OpenStack is a cloud operating system that controls large pools of compute, storage, and networking resources throughout a data center. The Foundation is run by a board of 24 members, with eight members representing individuals, eight members representing Gold Members, and eight members representing Platinum Members. The Foundation has over 150 corporate members and more than 6,000 individual members. In a second example, Deutsche Bank announced in September the formation of the Lodestone Foundation to coordinate the development of IT solutions for capital market companies. The OpenStack Foundation and the Lodestone Foundation join the many foundations who manage open source collaborations for combinations of corporations which include, among others, the Linux Foundation, Genivi Alliance, and Eclipse Foundation.

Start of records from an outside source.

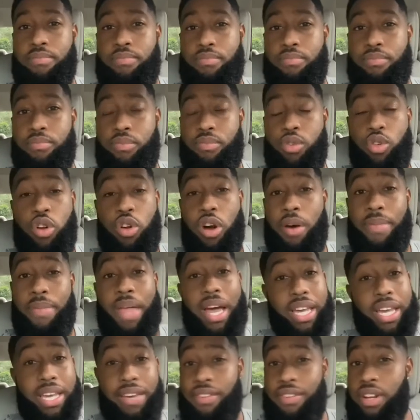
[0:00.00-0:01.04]
You know, I'm
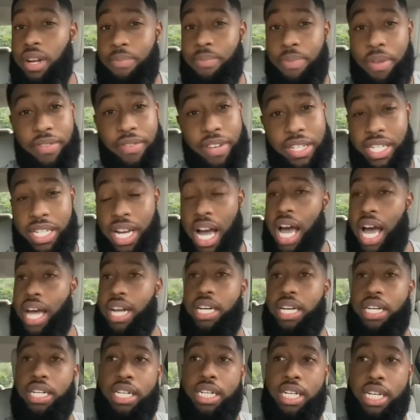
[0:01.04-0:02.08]
not giving up the
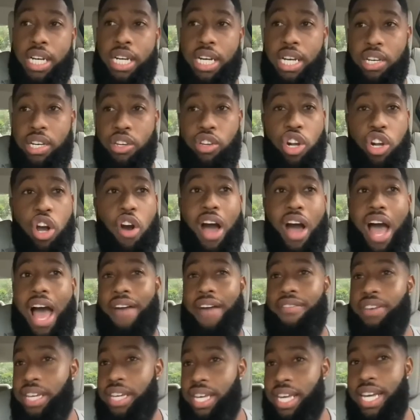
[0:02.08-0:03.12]
vagina. You know, I
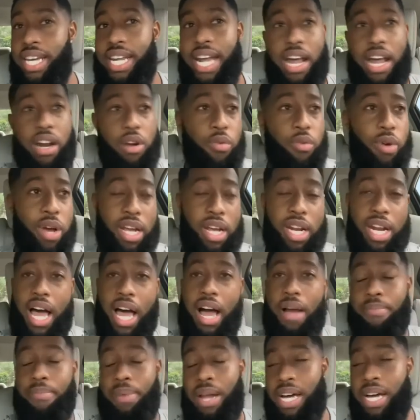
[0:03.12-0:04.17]
have a kid out of
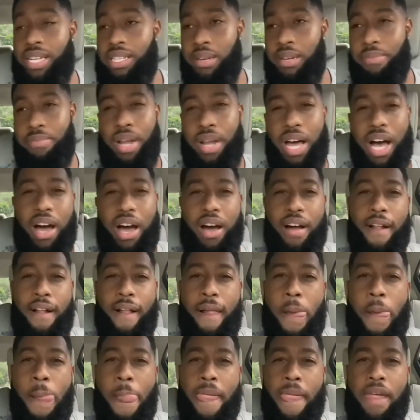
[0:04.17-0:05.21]
wedlock, blah, blah, blah.
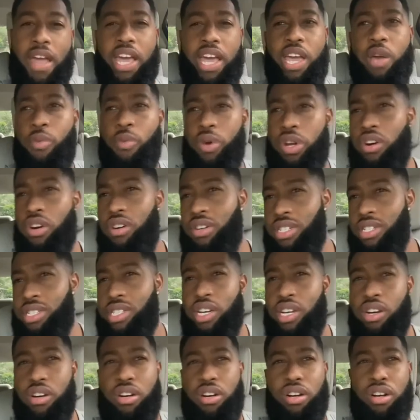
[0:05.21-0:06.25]
And he went on to
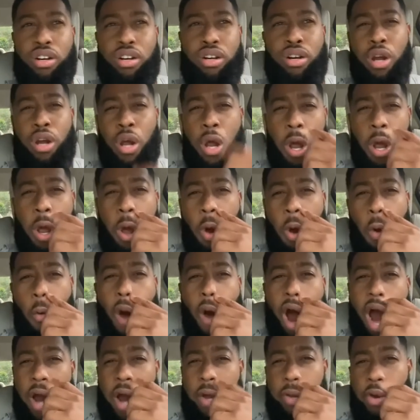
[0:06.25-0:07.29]
tell her,
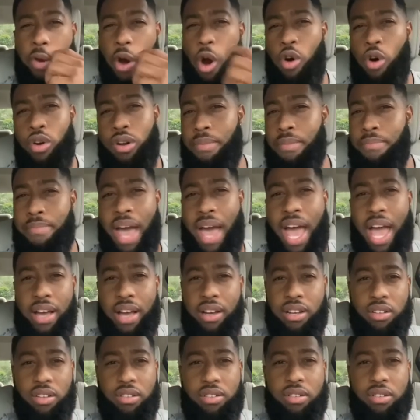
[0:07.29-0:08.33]
why are you holding
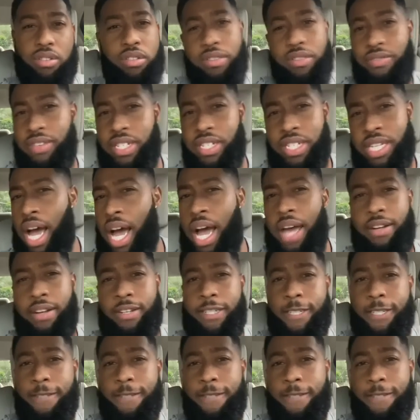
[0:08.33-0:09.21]
back on the vagina?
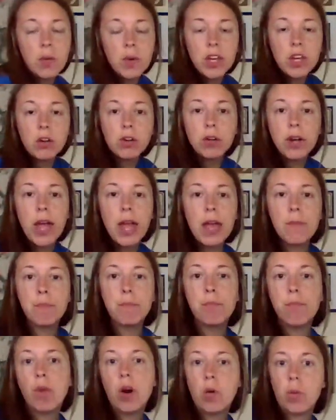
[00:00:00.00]
we
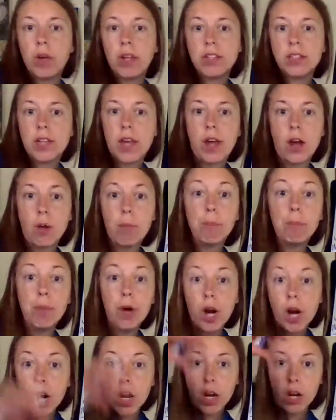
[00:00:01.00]
create what we say are
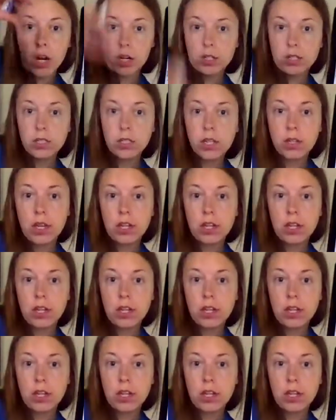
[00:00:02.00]
bars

UK Government adopts Open Standards Principles
The UK government adopted Open Standards Principles in government IT procurement through a Cabinet Report. The report adopted open standards to encourage "software interoperability, data and document formats in government IT specifications." One of the goals of the adoption of the Open Standards Principles was to ensure that FOSS and proprietary software could compete on an equal level. One important requirement of UK Open Standard Principles is that the patent rights for the standards must be available on a royalty free basis: "rights essential to implementation of the standard, and for interfacing with other implementations which have adopted that same standard, are licensed on a royalty free basis that is compatible with both open source and proprietary licensed solutions. These rights should be irrevocable unless there is a breach of licence conditions." Government remains a significant potential market for FOSS companies but their procurement procedures continue to hinder such adoption (see discussion of Talend’s success with the Trade Agreement Act above).

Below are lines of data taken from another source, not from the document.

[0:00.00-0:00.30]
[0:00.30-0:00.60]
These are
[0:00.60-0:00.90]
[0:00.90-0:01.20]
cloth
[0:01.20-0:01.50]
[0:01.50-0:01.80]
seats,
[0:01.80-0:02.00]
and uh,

More standardized process on FOSS compliance by large companies
In my practice, I have seen an acceleration of an existing trend: many large companies are much more focused on FOSS compliance and are developing standardized procedures to ensure compliance. I work with many small companies entering into commercial relationships with large companies as well as large companies entering into commercial relationships and purchasing smaller companies. Although some technology companies have developed and implemented such procedures for commercial relationships for several years, such processes have recently become much more widespread and sophisticated. They range from elaborate contractual provisions relating to remedies to special procedures for "remediation" through removal of certain modules and developing functionally compatible software.
Although a limited number of technology companies have also implemented a separate due diligence process for FOSS compliance in acquisitions for several years, these practices are also spreading more widely to both technology companies and non-technology companies. Acquiring companies are even willing to change the form of a transaction to avoid potential FOSS compliance problems: recently, I worked with a company that shifted an acquisition from a merger to a sale of assets primarily based on FOSS compliance concerns. This development emphasizes the need for small companies to have a structured approach to the management of the use of FOSS and to be able to demonstrate such management to both potential commercial partners and potential acquirers.